§ **Required action**
The reply should hold every entry exactly as written and none of the pictures.
--- Data listing ---
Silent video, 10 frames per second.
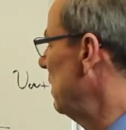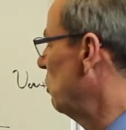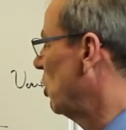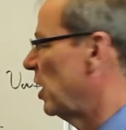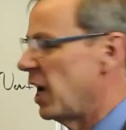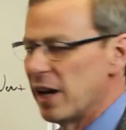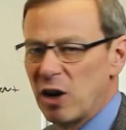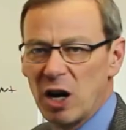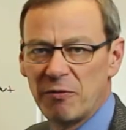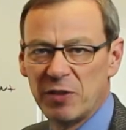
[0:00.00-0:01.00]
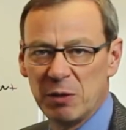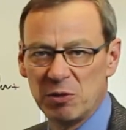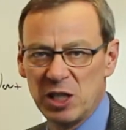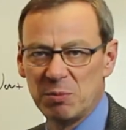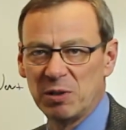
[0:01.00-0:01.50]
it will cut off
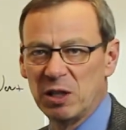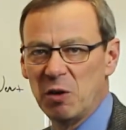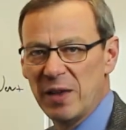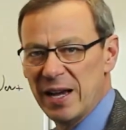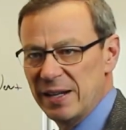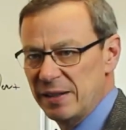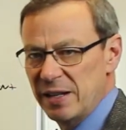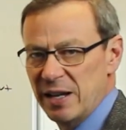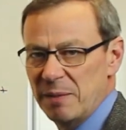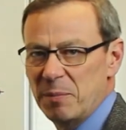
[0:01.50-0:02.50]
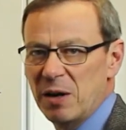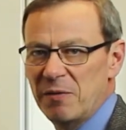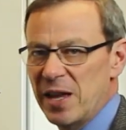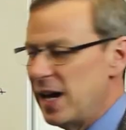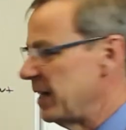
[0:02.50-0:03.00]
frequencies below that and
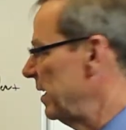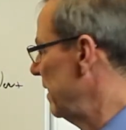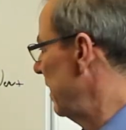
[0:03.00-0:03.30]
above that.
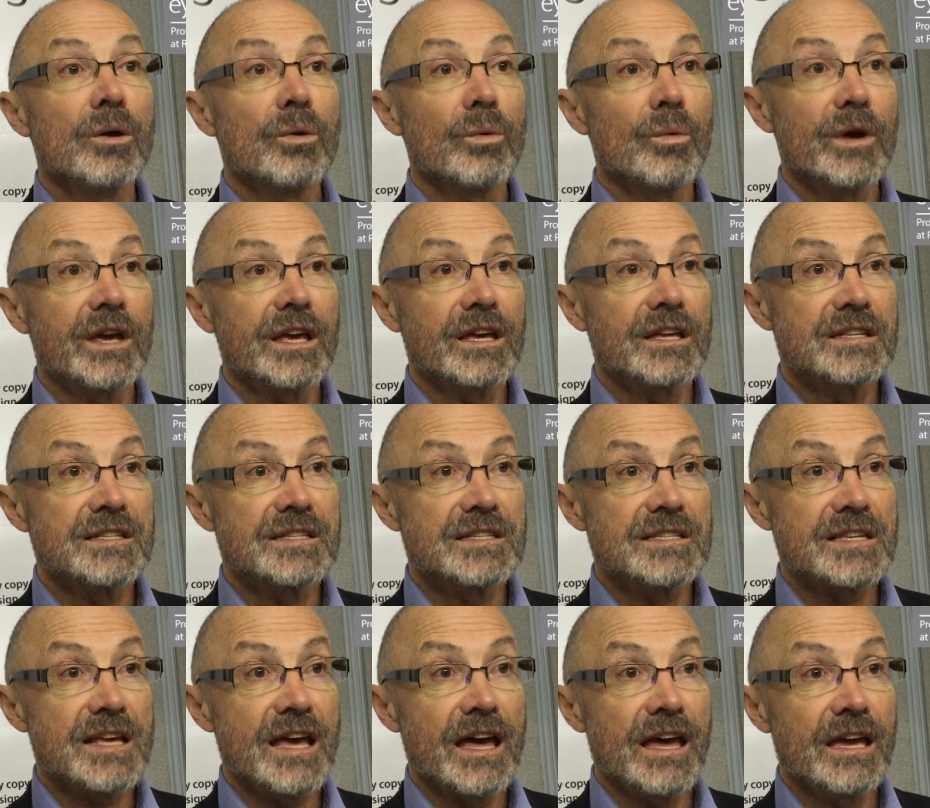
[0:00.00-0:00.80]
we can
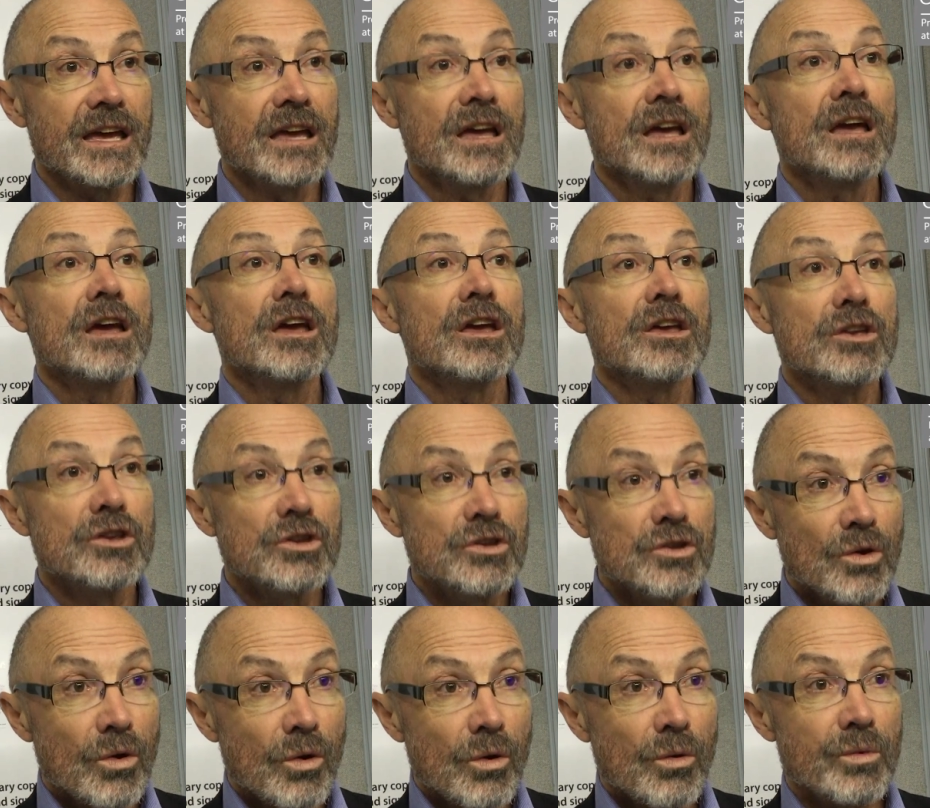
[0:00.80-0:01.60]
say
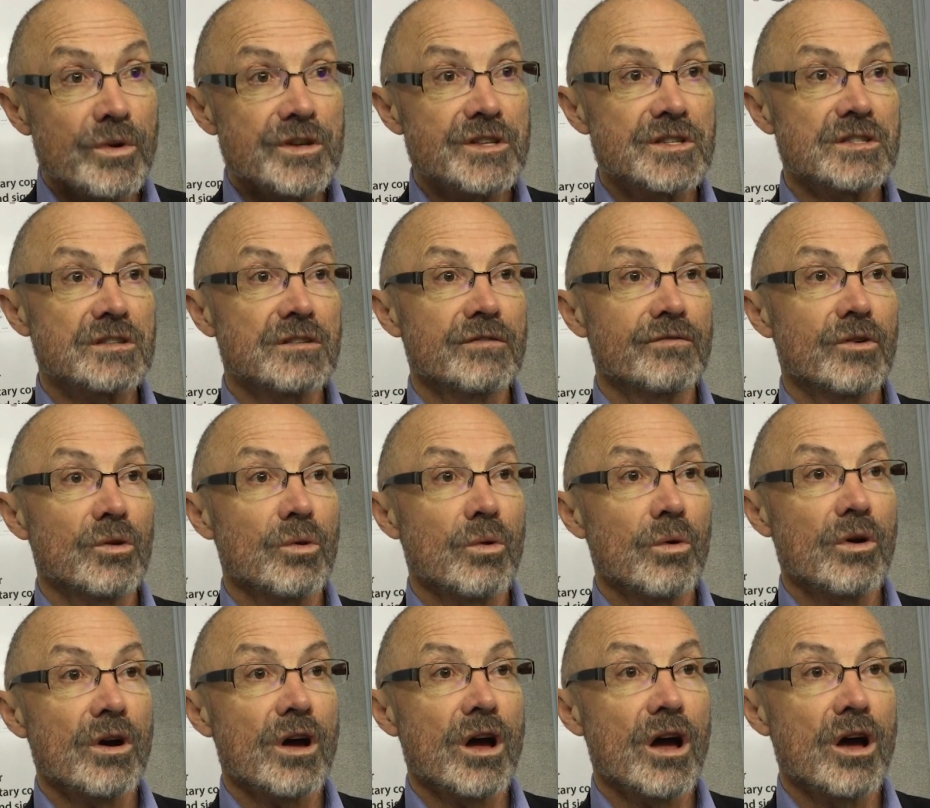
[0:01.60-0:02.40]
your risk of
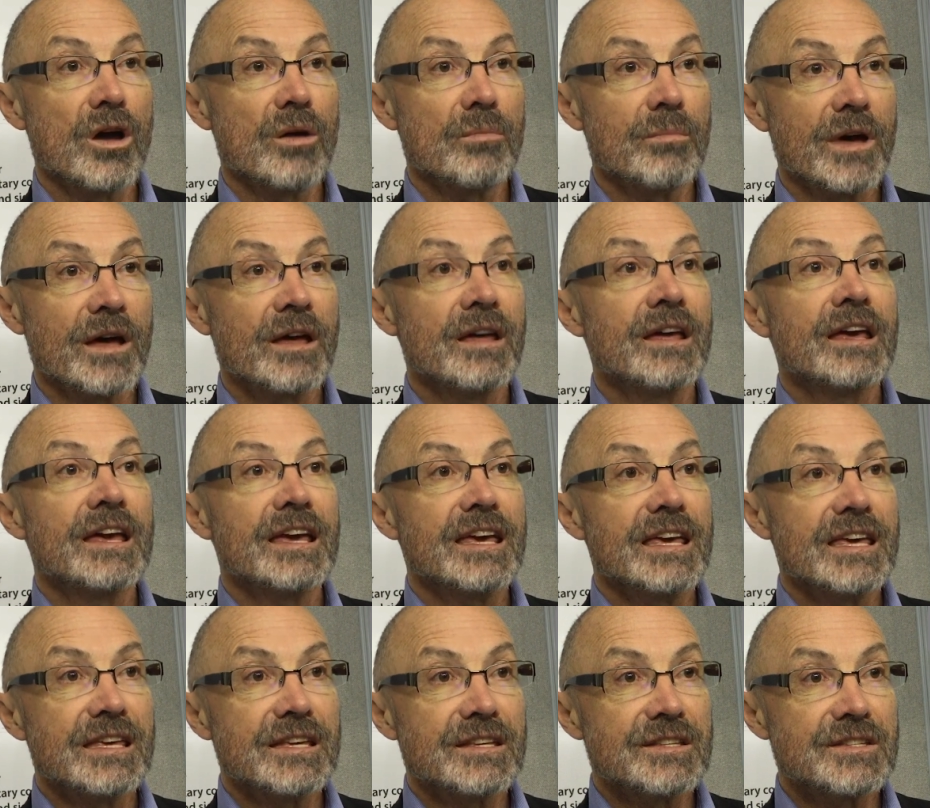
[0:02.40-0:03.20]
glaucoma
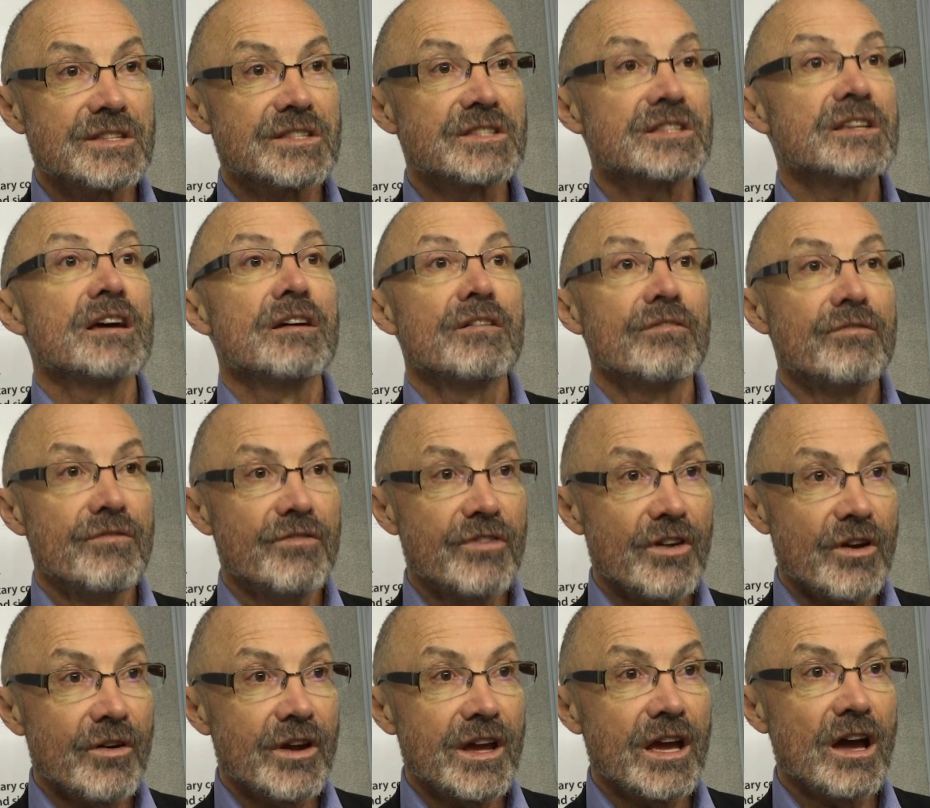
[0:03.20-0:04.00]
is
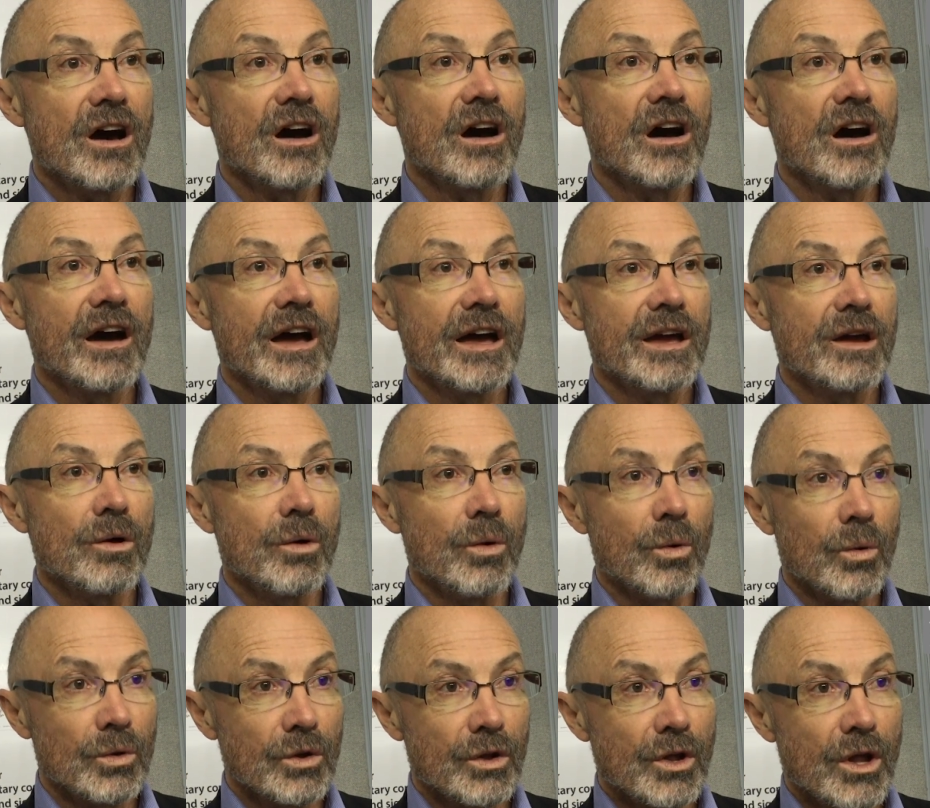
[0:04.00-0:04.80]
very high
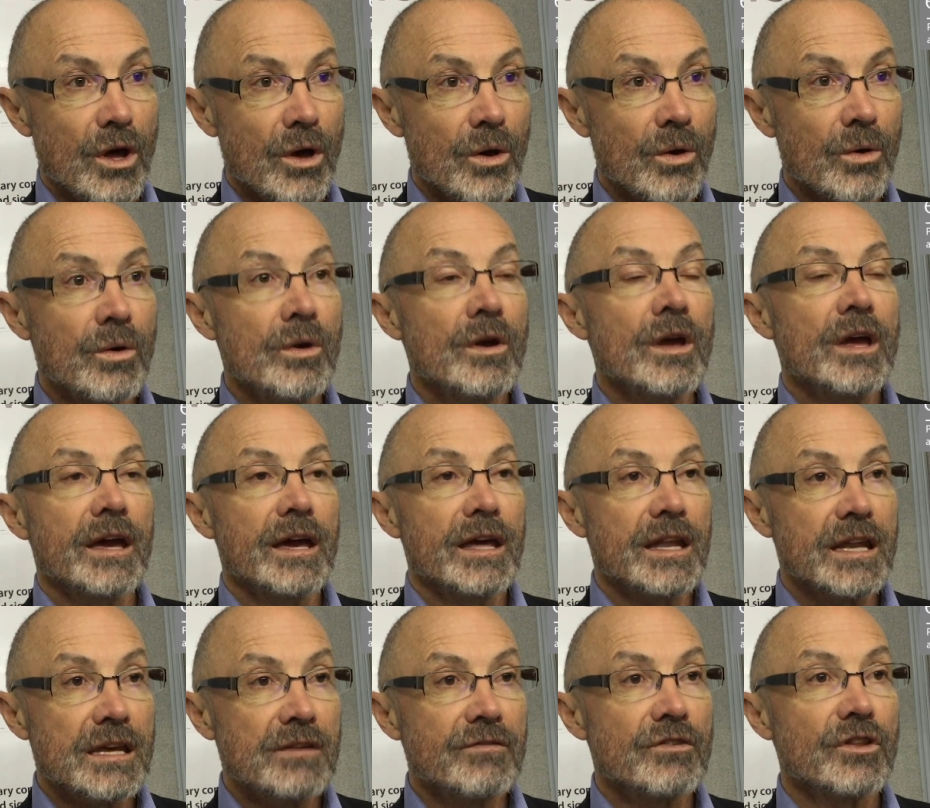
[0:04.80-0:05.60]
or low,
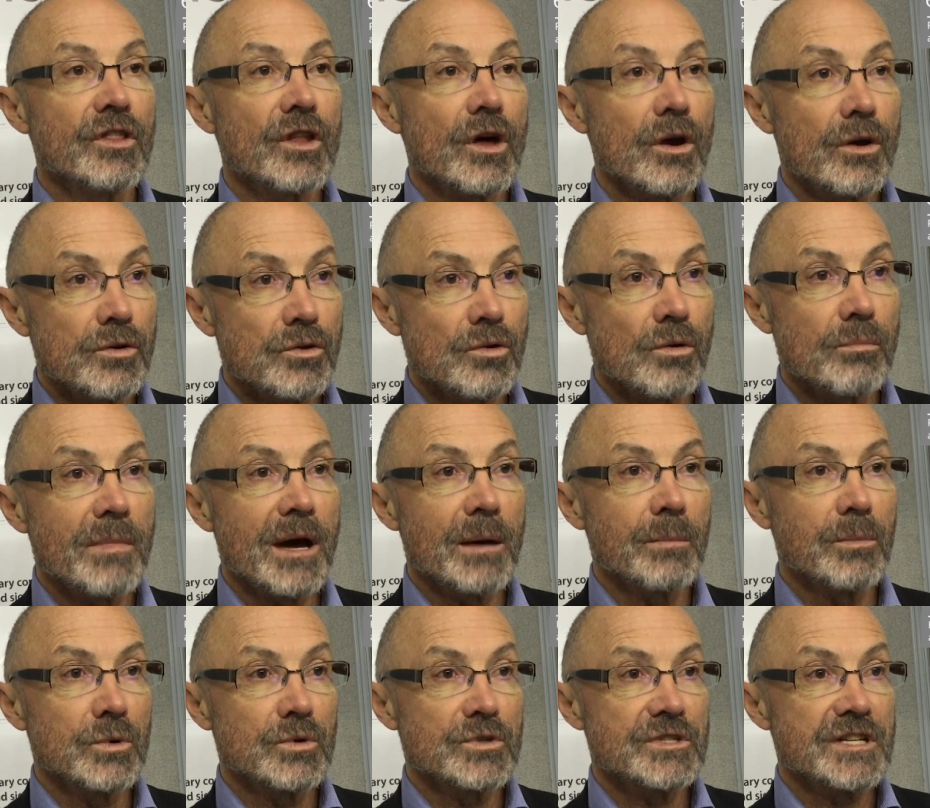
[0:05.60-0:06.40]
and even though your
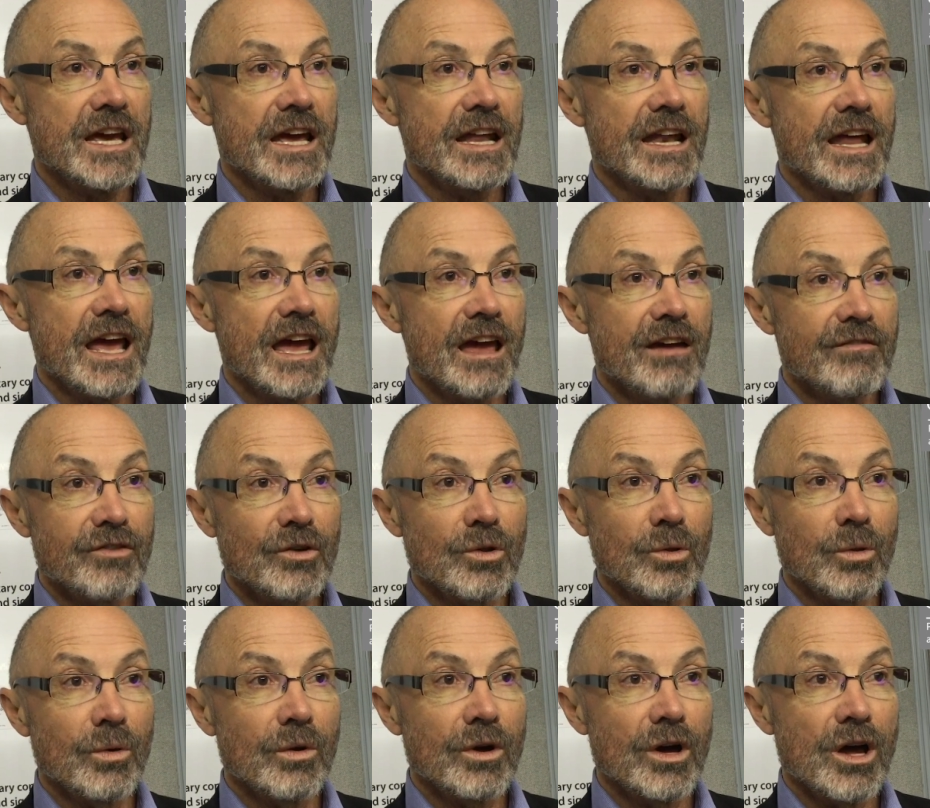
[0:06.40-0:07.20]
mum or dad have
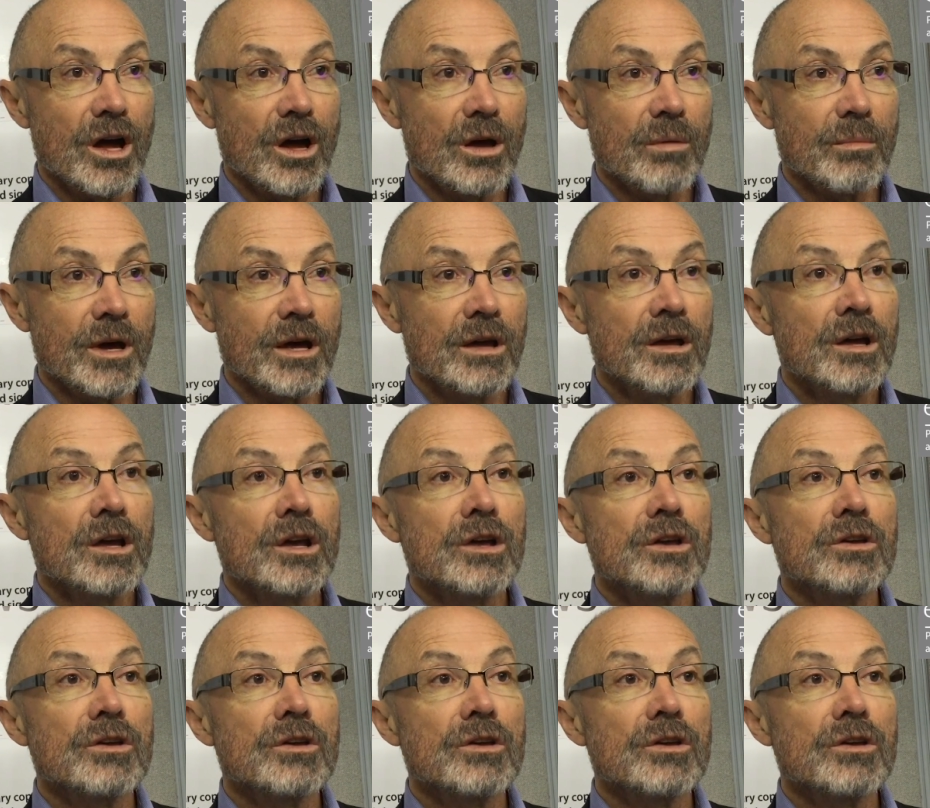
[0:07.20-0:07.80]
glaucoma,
---
§ **Result of the exercise**
Silent video, 10 frames per second.
[0:00.00-0:01.00]
[0:01.00-0:01.50]
it will cut off
[0:01.50-0:02.50]
[0:02.50-0:03.00]
frequencies below that and
[0:03.00-0:03.30]
above that.
[0:00.00-0:00.80]
we can
[0:00.80-0:01.60]
say
[0:01.60-0:02.40]
your risk of
[0:02.40-0:03.20]
glaucoma
[0:03.20-0:04.00]
is
[0:04.00-0:04.80]
very high
[0:04.80-0:05.60]
or low,
[0:05.60-0:06.40]
and even though your
[0:06.40-0:07.20]
mum or dad have
[0:07.20-0:07.80]
glaucoma,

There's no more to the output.